Genius trumpeter and visionary composer Ian Carr was one of the most respected British musicians of his era. He was a true pioneer and saw the potential in fusing the worlds of jazz with rock, just as Miles Davis and The Tony Williams Lifetime did in the US. In late 1969, following the demise of the Rendell-Carr quintet, and tiring of British jazz, Carr assembled the legendary Nucleus. Regarding music as a continuous process, Nucleus refused to “recognise rigid boundaries” and worked on delivering what they saw as a “total musical experience”.
Under bandleader Carr, Nucleus existed as a fluid line-up of inventive, skilled musicians. This constant evolution and revolution was all part of the continuous musical exploration and discovery that took jazz to new levels.

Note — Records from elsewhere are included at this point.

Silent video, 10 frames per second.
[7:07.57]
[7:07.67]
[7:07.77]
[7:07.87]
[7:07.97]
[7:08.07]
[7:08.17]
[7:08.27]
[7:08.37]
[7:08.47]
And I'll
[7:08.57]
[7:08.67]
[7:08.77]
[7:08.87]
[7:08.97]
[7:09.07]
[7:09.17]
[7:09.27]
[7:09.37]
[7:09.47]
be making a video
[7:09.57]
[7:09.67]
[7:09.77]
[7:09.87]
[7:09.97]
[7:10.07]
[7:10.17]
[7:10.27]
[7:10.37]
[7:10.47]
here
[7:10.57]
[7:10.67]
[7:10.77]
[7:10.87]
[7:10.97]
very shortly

Working together with producer Fritz Fryer and engineer Roger Wake, the seven compositions by Carr, Brian Smith and Dave MacRae that make up Roots flirt with perfection, and Nucleus at that time made up of the cream of 1970s UK jazz with Brian Smith on tenor saxophones and flutes, Dave MacRae on piano and electric piano, Jocelyn Pitchen on guitar, Roger Sutton on bass, both Clive Thacker and Aureo De Souza on drums and percussion, Joy Yates delivering the vocals and of course Carr on trumpet.

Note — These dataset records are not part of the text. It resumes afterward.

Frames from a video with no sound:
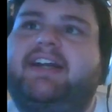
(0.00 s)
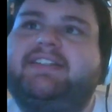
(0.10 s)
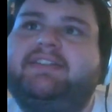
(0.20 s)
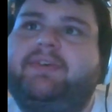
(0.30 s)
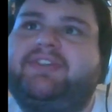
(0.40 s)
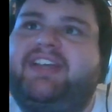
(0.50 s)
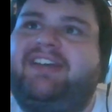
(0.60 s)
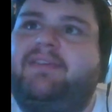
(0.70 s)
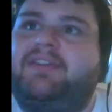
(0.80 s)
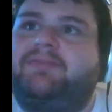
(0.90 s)
I see what you're saying
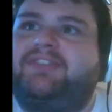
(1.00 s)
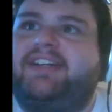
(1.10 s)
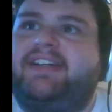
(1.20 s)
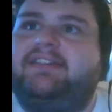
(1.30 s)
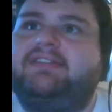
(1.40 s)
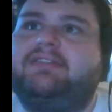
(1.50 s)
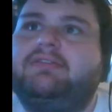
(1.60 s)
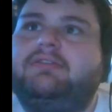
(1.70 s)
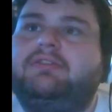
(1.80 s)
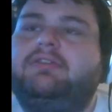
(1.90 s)
about the projectiles.
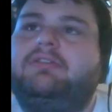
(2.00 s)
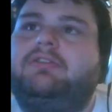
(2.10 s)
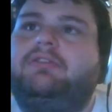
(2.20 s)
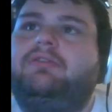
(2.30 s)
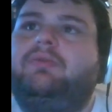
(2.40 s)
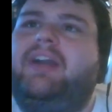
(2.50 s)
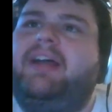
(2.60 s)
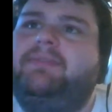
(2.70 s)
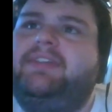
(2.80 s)
What happened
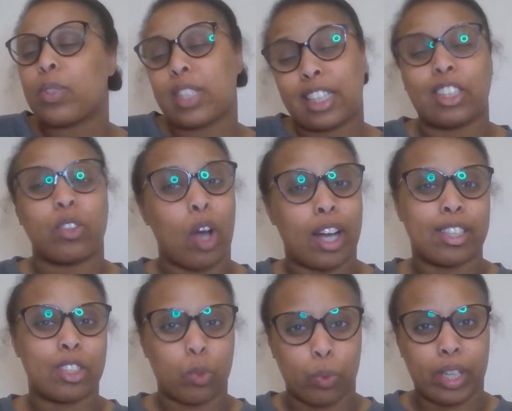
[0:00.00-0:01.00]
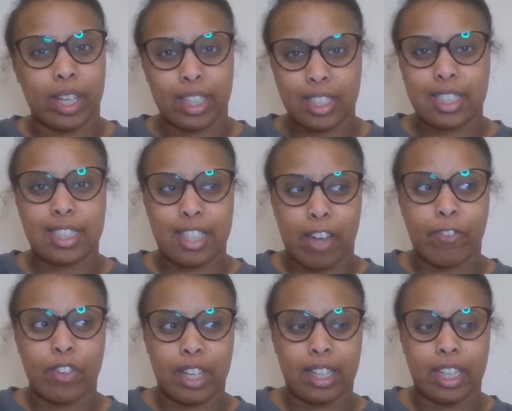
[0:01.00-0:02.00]
actually kind of sweet, and it did
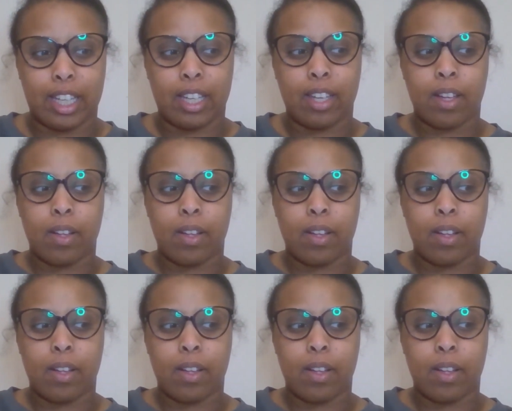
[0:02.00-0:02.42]
definitely,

The spellbinding title track immediately renders the album indispensable. Riding the illest of loping breakbeats, “Roots” is low-slung, doped-out heist-funk. An absolute monster. If it sounds familiar then that’s likely down to it being sampled by Madlib for Lootpack and Quasimoto’s “Loop Digga”, as well as by a whole host of beat manipulators. “Roots” conjures prime instrumental hip-hop / beat music, only 20 years ahead of its time. Truly, these are the roots. Through sinuous bass, twinkling keys and a hypnotic guitar riff, a smoky brass motif weaves its way into a gloriously deep haze around Carr’s solos. “Roots” is over 9 minutes long, but there’s not a single wasted second, not surprising given that this is a condensed version of an originally 40 minute long commissioned composition.

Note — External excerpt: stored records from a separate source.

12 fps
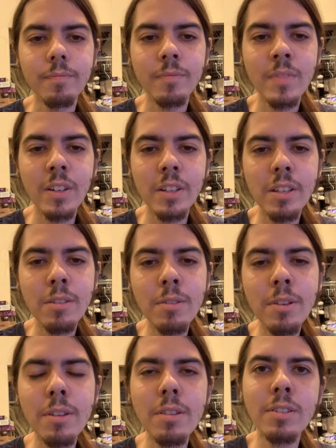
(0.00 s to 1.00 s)

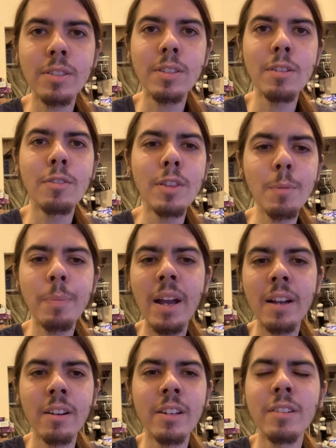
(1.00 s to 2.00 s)
you think
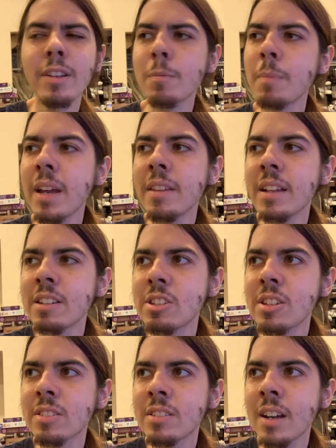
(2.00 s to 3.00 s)
back on it and you're like, man, that's
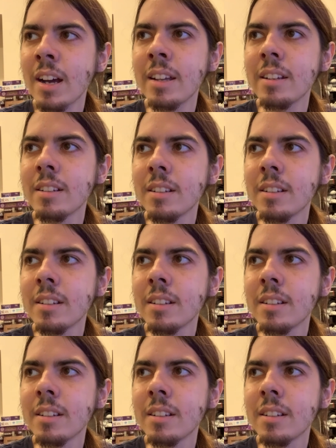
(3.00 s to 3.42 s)
just not,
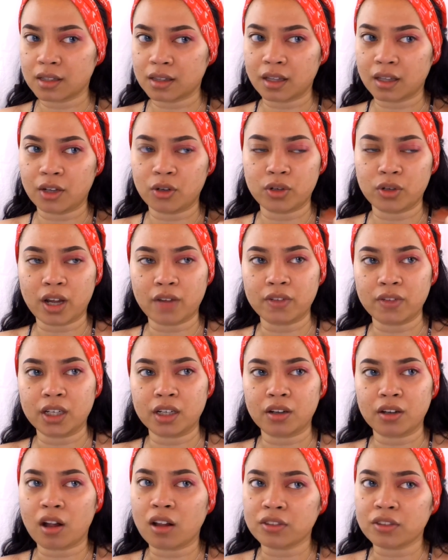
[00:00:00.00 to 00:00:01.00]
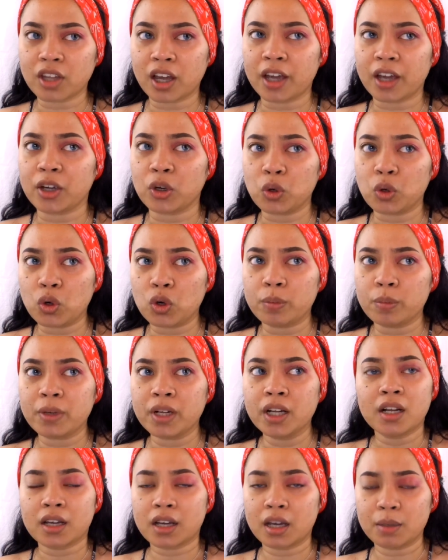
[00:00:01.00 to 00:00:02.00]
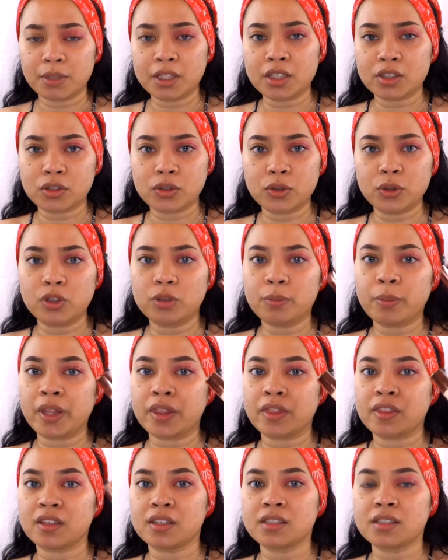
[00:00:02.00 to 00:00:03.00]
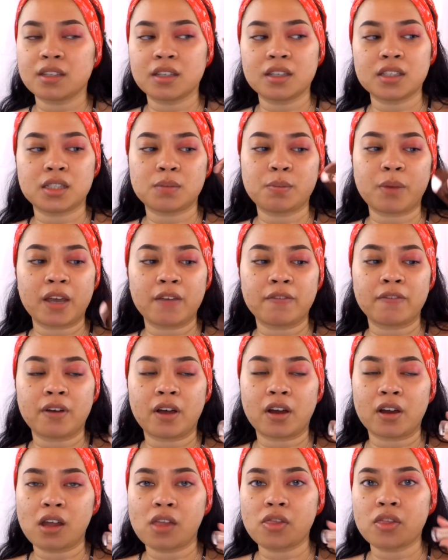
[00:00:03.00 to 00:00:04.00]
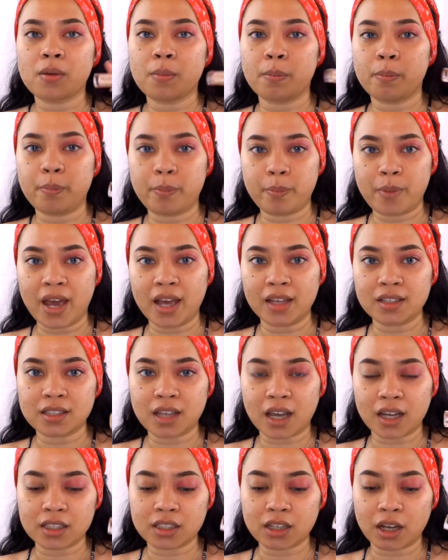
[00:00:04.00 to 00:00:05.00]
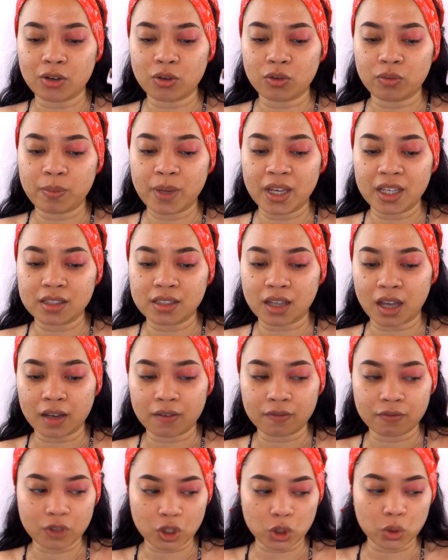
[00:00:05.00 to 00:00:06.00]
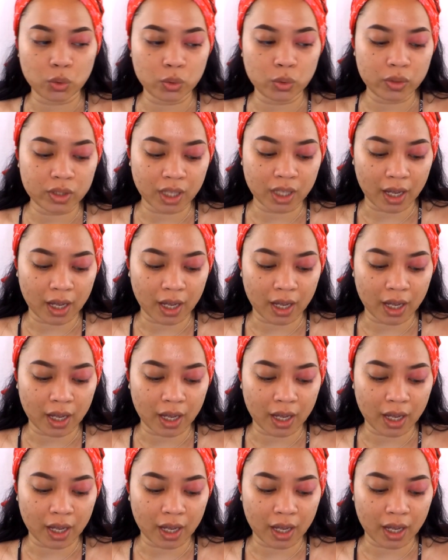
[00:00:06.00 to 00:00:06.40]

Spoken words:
They don't have it in Ulta. I hope coming soon, but this is by far the best eyeshadow base I've used.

The soothing vocal fusion delight of “Images” follows. Meticulously constructed, with gorgeous flute work from Brian Smith, with Joy Yates’ silky vocals and Dave MacRae’s Rhodes never sounding better. The cool, driving “Caliban” closes out the first side. Originally the third movement in a four part commission to celebrate Shakespeare’s birthday it stands up on its own, all robust rhythms and blended brass. Keyboard colour and Carr’s trumpet are splashed across the funk drums and basslines (and there’s even some bamboo flute). This really is fusion: the elements of jazz and rock coming together in beautifully synthesis.
Side two opens in riotous fashion with the short, thrilling samba of “Wapatiti”. Next up, “Capricorn” forms a smoothed-out, jazzy constellation. Mellow and dreamy, its twinkling percussion and languid horns slowly build the vibe before head-nod drums and a killer bassline enter the fray. With a distinct heaviness that Black Sabbath would’ve envied, “Odokamona” is a venomous slice of riff-soaked jazz metal (yes, you read that right), elevated by Carr’s wah-wah horns.
The album closes with MacRae’s exceptionally cosmic “Southern Roots and Celebration”. Very much in conversation with Weather Report, it opens as a languorous, spiritual jazz of chiming keys and serene guitar that turns slowly, gorgeously into a mid-paced, brass-laced banger. It’s another sure-fire party starter and the sound of the band having a righteous blast, building an ecstatic chaos that ends with Yates screaming.